§ **Task to carry out**
The entries below contain pictures, which are to be left out; write out exactly, and only, the lines from the line with "(14.00 s to 15.00 s)" up to and including the line with "(20.00 s to 21.00 s)".

§ **Supplied information**
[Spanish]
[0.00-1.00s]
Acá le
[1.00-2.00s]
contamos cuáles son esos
---
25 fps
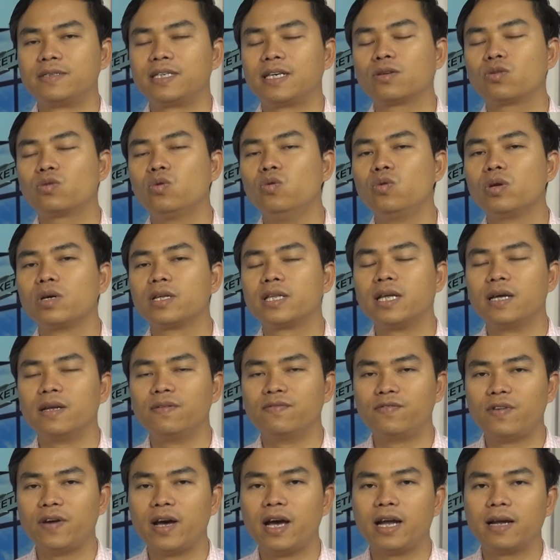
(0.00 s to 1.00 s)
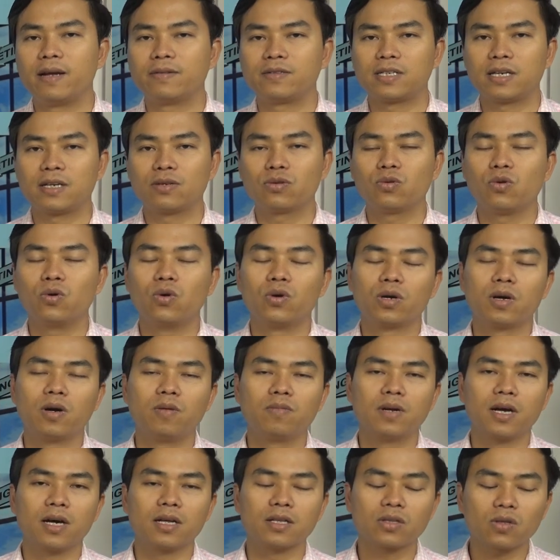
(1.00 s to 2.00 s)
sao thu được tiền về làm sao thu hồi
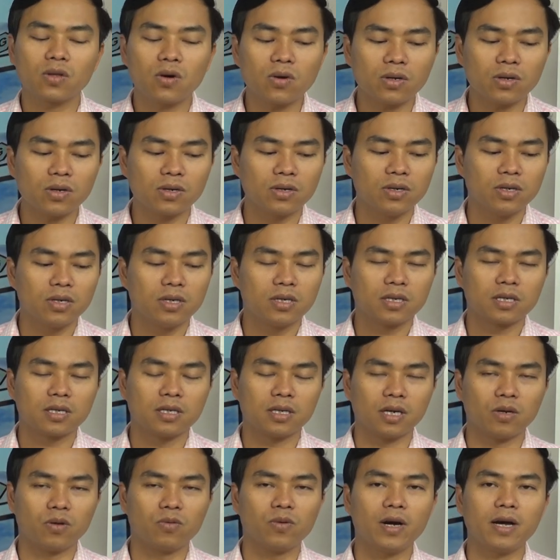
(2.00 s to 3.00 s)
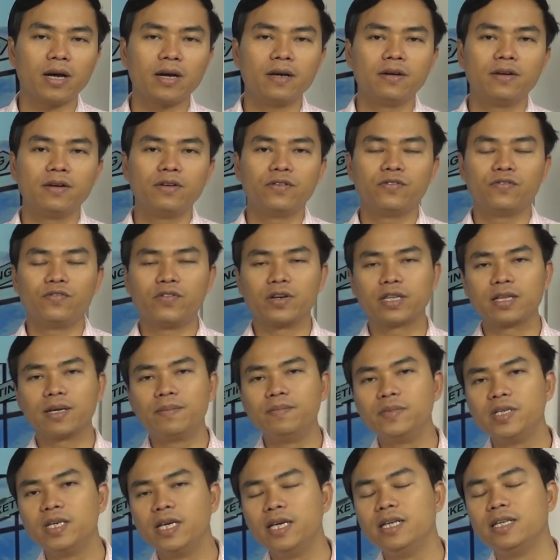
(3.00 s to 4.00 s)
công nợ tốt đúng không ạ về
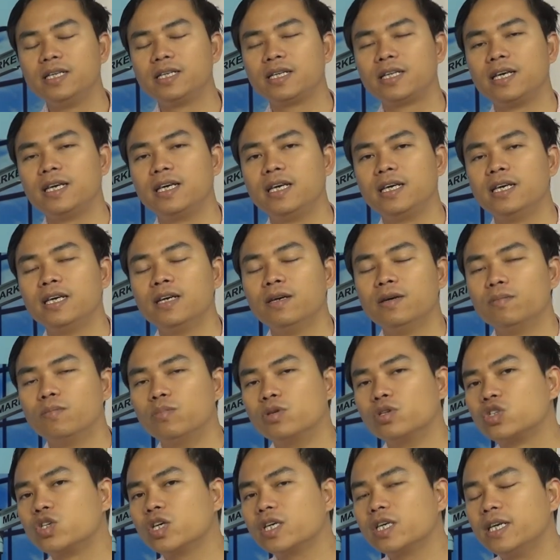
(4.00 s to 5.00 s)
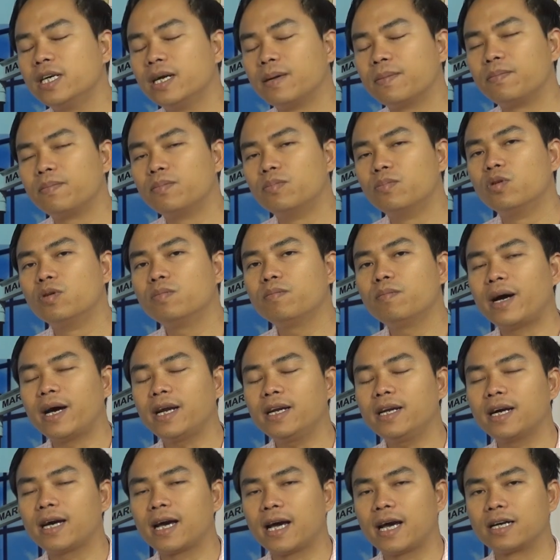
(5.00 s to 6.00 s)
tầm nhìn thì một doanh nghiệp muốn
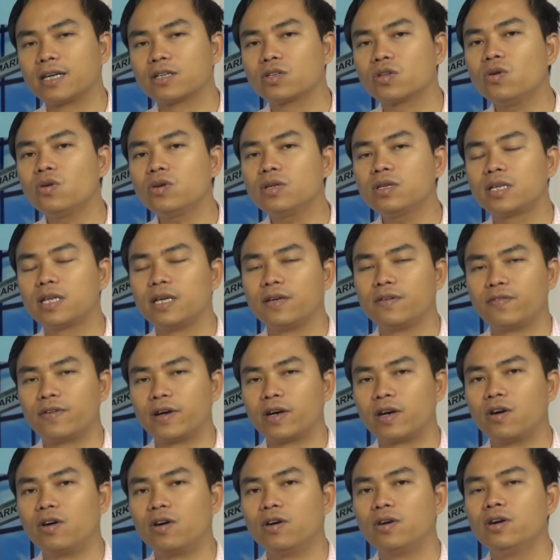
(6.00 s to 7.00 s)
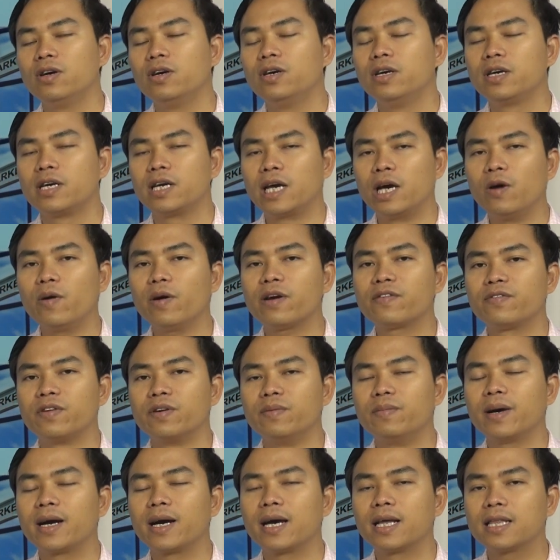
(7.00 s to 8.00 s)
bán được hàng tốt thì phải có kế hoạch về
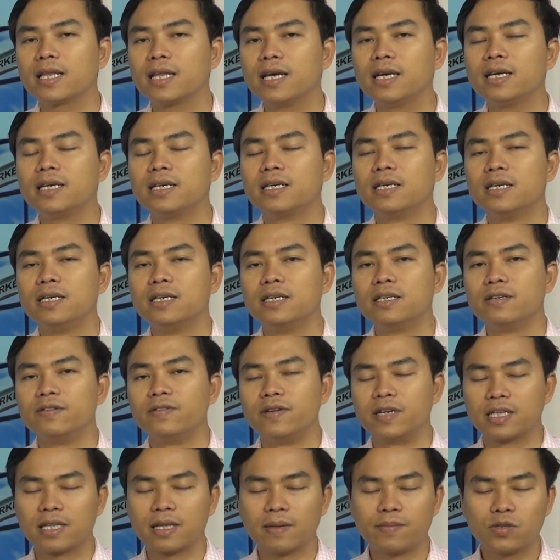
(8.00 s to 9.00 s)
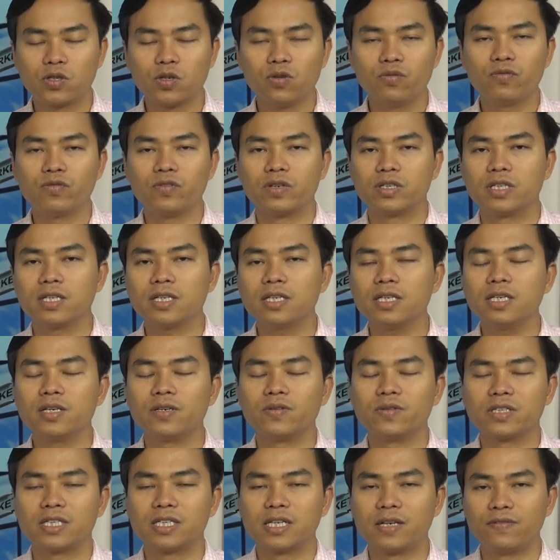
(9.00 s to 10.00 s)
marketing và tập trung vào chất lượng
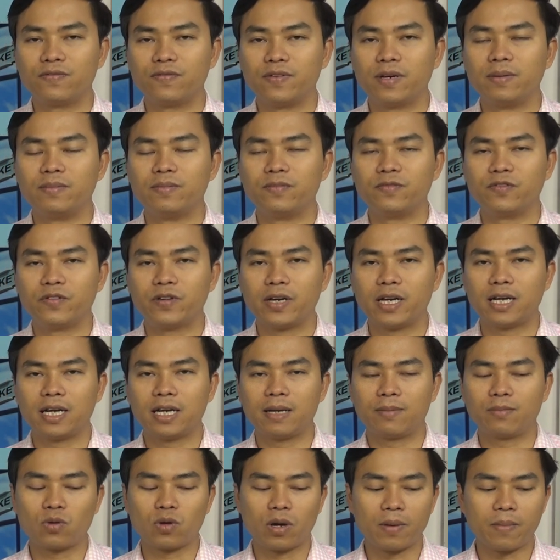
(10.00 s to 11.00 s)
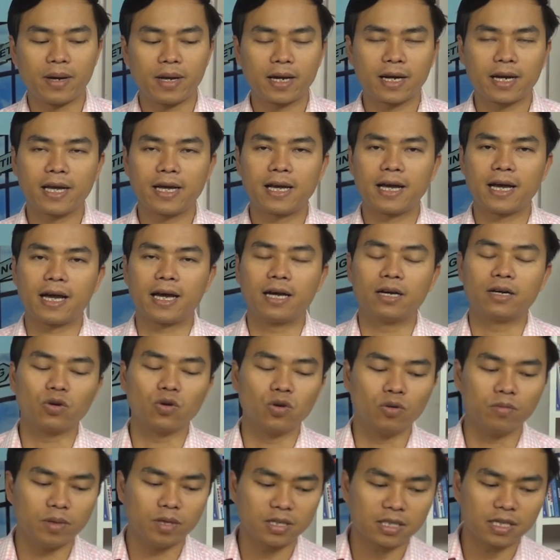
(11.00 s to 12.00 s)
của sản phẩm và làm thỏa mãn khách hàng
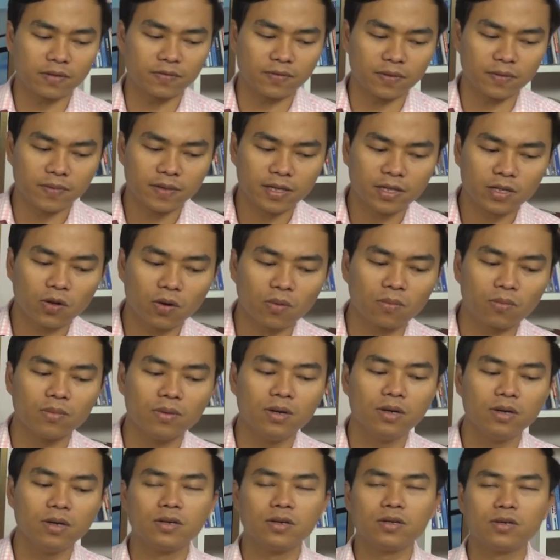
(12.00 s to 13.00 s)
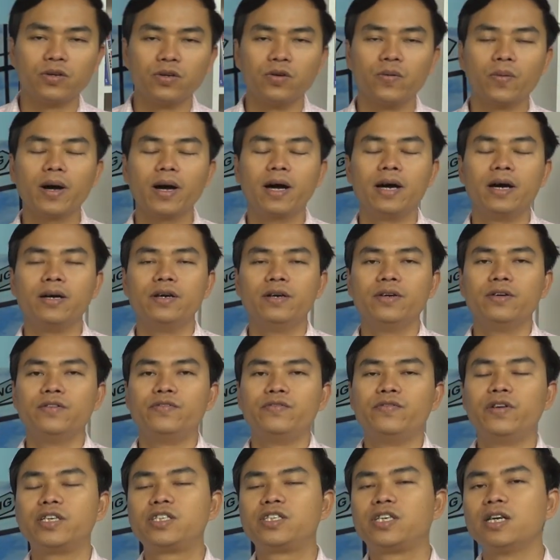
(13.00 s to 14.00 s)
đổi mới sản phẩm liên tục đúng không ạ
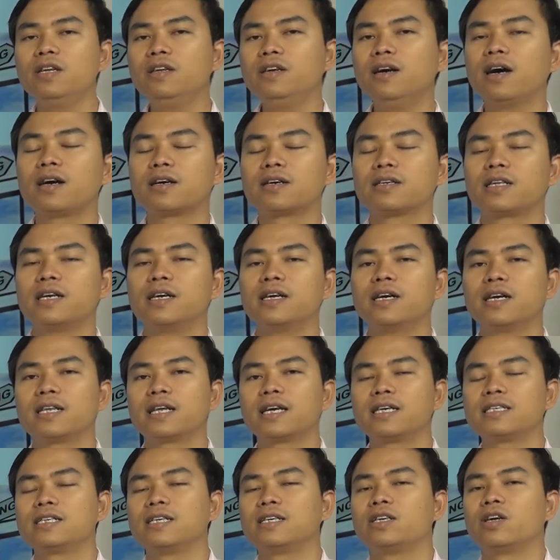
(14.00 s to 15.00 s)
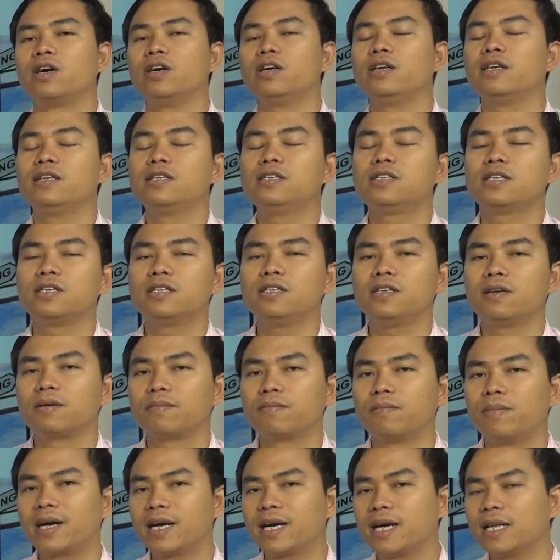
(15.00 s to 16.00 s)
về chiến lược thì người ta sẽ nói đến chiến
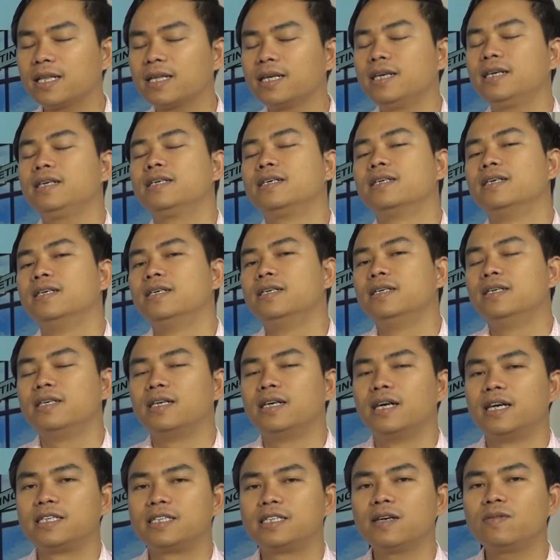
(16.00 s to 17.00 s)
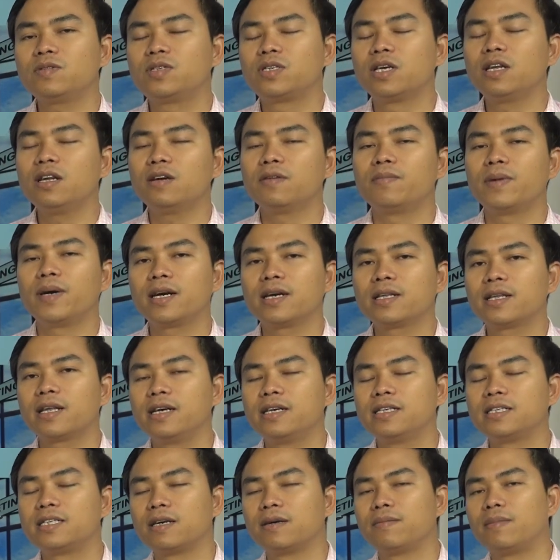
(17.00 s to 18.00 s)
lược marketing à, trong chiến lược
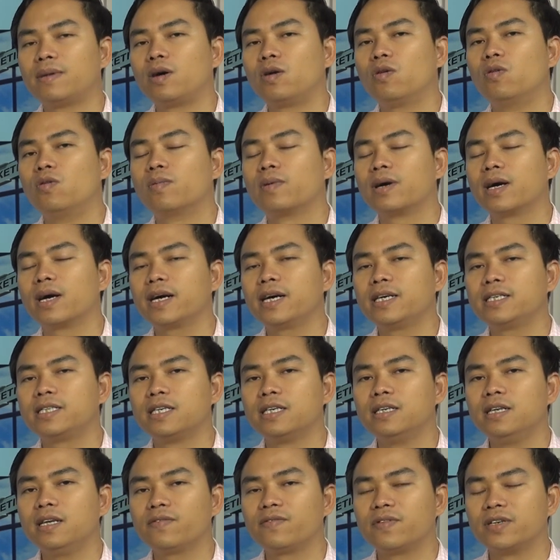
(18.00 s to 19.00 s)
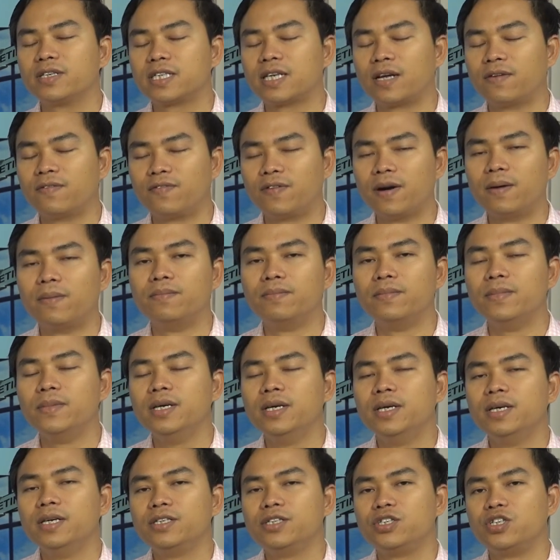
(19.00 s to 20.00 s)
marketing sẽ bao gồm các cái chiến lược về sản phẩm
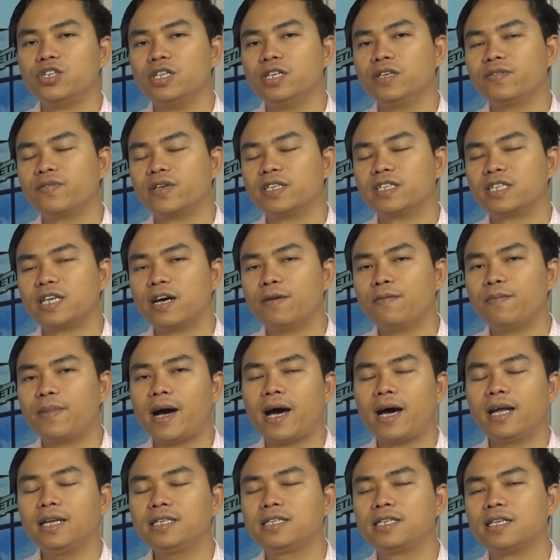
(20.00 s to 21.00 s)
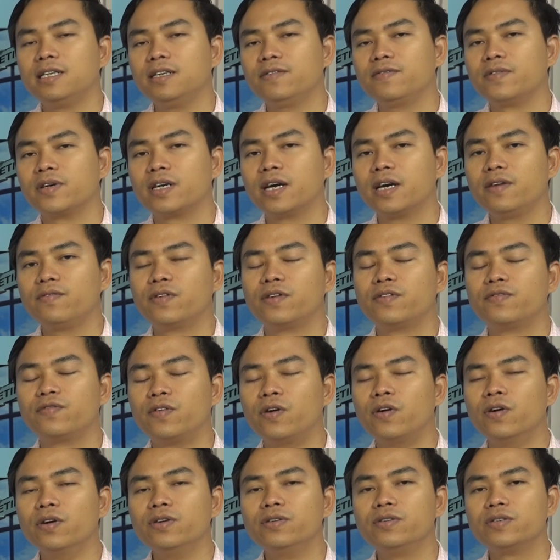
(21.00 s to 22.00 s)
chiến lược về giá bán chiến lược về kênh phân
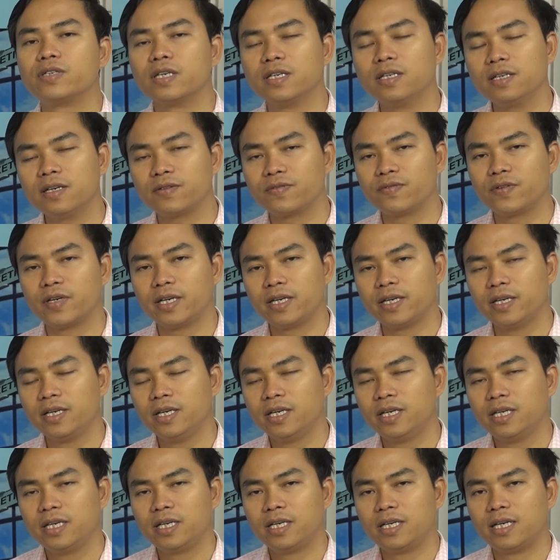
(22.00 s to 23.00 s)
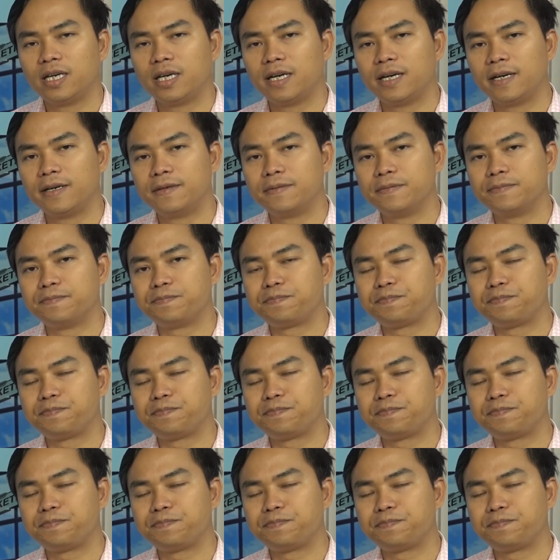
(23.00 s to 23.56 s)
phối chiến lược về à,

§ **Answer below**
(14.00 s to 15.00 s)
(15.00 s to 16.00 s)
về chiến lược thì người ta sẽ nói đến chiến
(16.00 s to 17.00 s)
(17.00 s to 18.00 s)
lược marketing à, trong chiến lược
(18.00 s to 19.00 s)
(19.00 s to 20.00 s)
marketing sẽ bao gồm các cái chiến lược về sản phẩm
(20.00 s to 21.00 s)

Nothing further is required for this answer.